┌──
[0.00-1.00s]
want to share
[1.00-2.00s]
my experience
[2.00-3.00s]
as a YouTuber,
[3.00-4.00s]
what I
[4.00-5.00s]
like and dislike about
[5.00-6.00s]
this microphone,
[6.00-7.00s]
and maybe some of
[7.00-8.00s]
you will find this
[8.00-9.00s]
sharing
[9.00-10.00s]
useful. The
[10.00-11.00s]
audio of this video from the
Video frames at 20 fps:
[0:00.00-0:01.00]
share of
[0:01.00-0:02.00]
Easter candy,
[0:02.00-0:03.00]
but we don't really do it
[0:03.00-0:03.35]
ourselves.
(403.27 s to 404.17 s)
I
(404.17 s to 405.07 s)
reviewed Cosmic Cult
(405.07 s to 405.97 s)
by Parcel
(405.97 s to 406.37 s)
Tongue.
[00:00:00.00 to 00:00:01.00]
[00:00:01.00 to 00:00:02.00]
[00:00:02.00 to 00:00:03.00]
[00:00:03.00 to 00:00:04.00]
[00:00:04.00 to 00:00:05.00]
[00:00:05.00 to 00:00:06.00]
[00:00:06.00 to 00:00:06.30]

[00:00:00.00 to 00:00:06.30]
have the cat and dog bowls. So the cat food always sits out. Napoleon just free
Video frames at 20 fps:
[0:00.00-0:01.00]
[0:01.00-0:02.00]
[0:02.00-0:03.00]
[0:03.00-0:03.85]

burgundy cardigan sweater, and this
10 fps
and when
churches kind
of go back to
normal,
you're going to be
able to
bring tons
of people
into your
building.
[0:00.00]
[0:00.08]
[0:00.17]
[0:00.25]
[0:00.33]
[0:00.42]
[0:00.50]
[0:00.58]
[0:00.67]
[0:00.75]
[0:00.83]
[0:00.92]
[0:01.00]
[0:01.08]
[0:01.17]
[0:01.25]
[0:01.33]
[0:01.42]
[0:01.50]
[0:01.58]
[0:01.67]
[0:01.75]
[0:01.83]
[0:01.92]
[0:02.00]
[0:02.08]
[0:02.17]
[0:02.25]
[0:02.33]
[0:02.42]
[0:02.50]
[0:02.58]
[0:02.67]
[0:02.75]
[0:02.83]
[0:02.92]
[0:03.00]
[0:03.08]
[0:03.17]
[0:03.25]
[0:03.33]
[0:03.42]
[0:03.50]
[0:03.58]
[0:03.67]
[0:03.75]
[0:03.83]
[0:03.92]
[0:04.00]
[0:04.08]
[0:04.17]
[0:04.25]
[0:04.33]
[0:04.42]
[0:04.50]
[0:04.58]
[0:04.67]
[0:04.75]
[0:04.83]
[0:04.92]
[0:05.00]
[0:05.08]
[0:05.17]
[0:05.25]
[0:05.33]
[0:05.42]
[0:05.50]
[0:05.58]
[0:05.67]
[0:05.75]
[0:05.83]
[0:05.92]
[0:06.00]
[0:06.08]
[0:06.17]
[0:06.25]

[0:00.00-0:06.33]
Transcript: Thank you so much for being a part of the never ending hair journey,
└──
> _YOUR TASK_: Transcribe all records exactly as written.

> _OUTPUT OF THE EXERCISE_:
[0.00-1.00s]
want to share
[1.00-2.00s]
my experience
[2.00-3.00s]
as a YouTuber,
[3.00-4.00s]
what I
[4.00-5.00s]
like and dislike about
[5.00-6.00s]
this microphone,
[6.00-7.00s]
and maybe some of
[7.00-8.00s]
you will find this
[8.00-9.00s]
sharing
[9.00-10.00s]
useful. The
[10.00-11.00s]
audio of this video from the
Video frames at 20 fps:
[0:00.00-0:01.00]
share of
[0:01.00-0:02.00]
Easter candy,
[0:02.00-0:03.00]
but we don't really do it
[0:03.00-0:03.35]
ourselves.
(403.27 s to 404.17 s)
I
(404.17 s to 405.07 s)
reviewed Cosmic Cult
(405.07 s to 405.97 s)
by Parcel
(405.97 s to 406.37 s)
Tongue.
[00:00:00.00 to 00:00:01.00]
[00:00:01.00 to 00:00:02.00]
[00:00:02.00 to 00:00:03.00]
[00:00:03.00 to 00:00:04.00]
[00:00:04.00 to 00:00:05.00]
[00:00:05.00 to 00:00:06.00]
[00:00:06.00 to 00:00:06.30]

[00:00:00.00 to 00:00:06.30]
have the cat and dog bowls. So the cat food always sits out. Napoleon just free
Video frames at 20 fps:
[0:00.00-0:01.00]
[0:01.00-0:02.00]
[0:02.00-0:03.00]
[0:03.00-0:03.85]

burgundy cardigan sweater, and this
10 fps
and when
churches kind
of go back to
normal,
you're going to be
able to
bring tons
of people
into your
building.
[0:00.00]
[0:00.08]
[0:00.17]
[0:00.25]
[0:00.33]
[0:00.42]
[0:00.50]
[0:00.58]
[0:00.67]
[0:00.75]
[0:00.83]
[0:00.92]
[0:01.00]
[0:01.08]
[0:01.17]
[0:01.25]
[0:01.33]
[0:01.42]
[0:01.50]
[0:01.58]
[0:01.67]
[0:01.75]
[0:01.83]
[0:01.92]
[0:02.00]
[0:02.08]
[0:02.17]
[0:02.25]
[0:02.33]
[0:02.42]
[0:02.50]
[0:02.58]
[0:02.67]
[0:02.75]
[0:02.83]
[0:02.92]
[0:03.00]
[0:03.08]
[0:03.17]
[0:03.25]
[0:03.33]
[0:03.42]
[0:03.50]
[0:03.58]
[0:03.67]
[0:03.75]
[0:03.83]
[0:03.92]
[0:04.00]
[0:04.08]
[0:04.17]
[0:04.25]
[0:04.33]
[0:04.42]
[0:04.50]
[0:04.58]
[0:04.67]
[0:04.75]
[0:04.83]
[0:04.92]
[0:05.00]
[0:05.08]
[0:05.17]
[0:05.25]
[0:05.33]
[0:05.42]
[0:05.50]
[0:05.58]
[0:05.67]
[0:05.75]
[0:05.83]
[0:05.92]
[0:06.00]
[0:06.08]
[0:06.17]
[0:06.25]

[0:00.00-0:06.33]
Transcript: Thank you so much for being a part of the never ending hair journey,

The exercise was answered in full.